Meeting of the Parliament [Draft]

First Minister’s Question Time

Meeting date: 11 June 2026

Gillian Mackay

This is a time when our Parliament must stand together to condemn racists and fascists who seek to divide our communities, and I am heartened by most of the response that we have had so far this afternoon.

However, today, The National has revealed that an active member of Reform UK, who attended the election count in Glasgow alongside the party’s deputy leader in Scotland, not only took part in the racist scenes on Buchanan Street but also boasted that he would do so again. Last year, that man, who is clearly a friend of Reform UK’s leadership, wrote:

“Jews are forcing us to swallow hordes of migrants, flooding land with the dregs of the world to dilute our Protestant stock and shatter the Union.”

Just quoting that makes me feel sick.

As we have seen this afternoon, this is a party that has consistently branded new Scots as strangers, attacked Glaswegian schoolchildren who speak more than one language, and scapegoated and demonised our migrant communities. What does the First Minister have to say to those on the Reform benches who have fanned the flames of hate and actively welcomed racist and antisemitic members?

Meeting of the Parliament [Draft]

First Minister’s Question Time

Meeting date: 11 June 2026

Gillian Mackay

The violence this week has been stirred up by an online landscape that is designed to promote hate and by social media algorithms that deliver fascist propaganda into people’s news feeds 24 hours a day. The world’s richest man, Elon Musk, used his personally owned social media platform to share abhorrent content, including quotes that call for millions and millions to be deported from the United Kingdom, along with adverts for those protests. That is a direct threat to the safety of communities across our country, and it cannot go unchallenged.
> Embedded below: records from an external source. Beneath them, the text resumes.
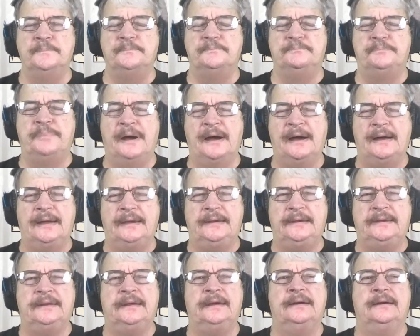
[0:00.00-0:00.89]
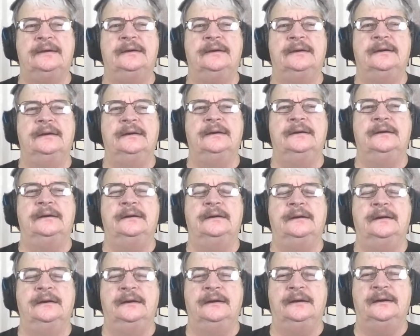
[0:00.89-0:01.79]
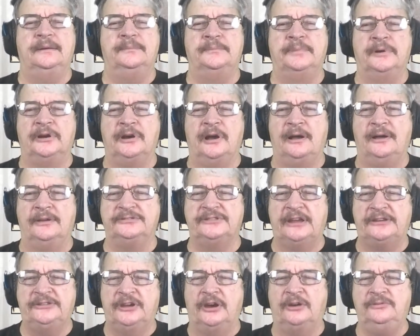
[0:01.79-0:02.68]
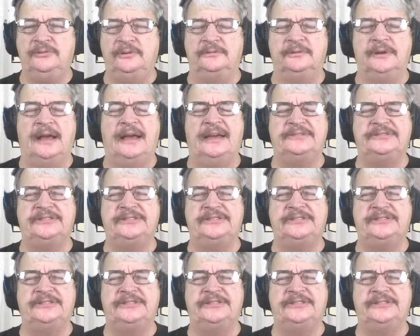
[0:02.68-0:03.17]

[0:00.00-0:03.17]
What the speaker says: But because I told her,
Online regulation is largely reserved to Westminster, but there is one area that this Parliament has control over. Will the First Minister work with the Scottish Greens to class social media platforms as publishers, since the content that they show people is the result of their algorithm instead of people’s choices as users? That way, we can finally start to take action on hateful and misleading online content.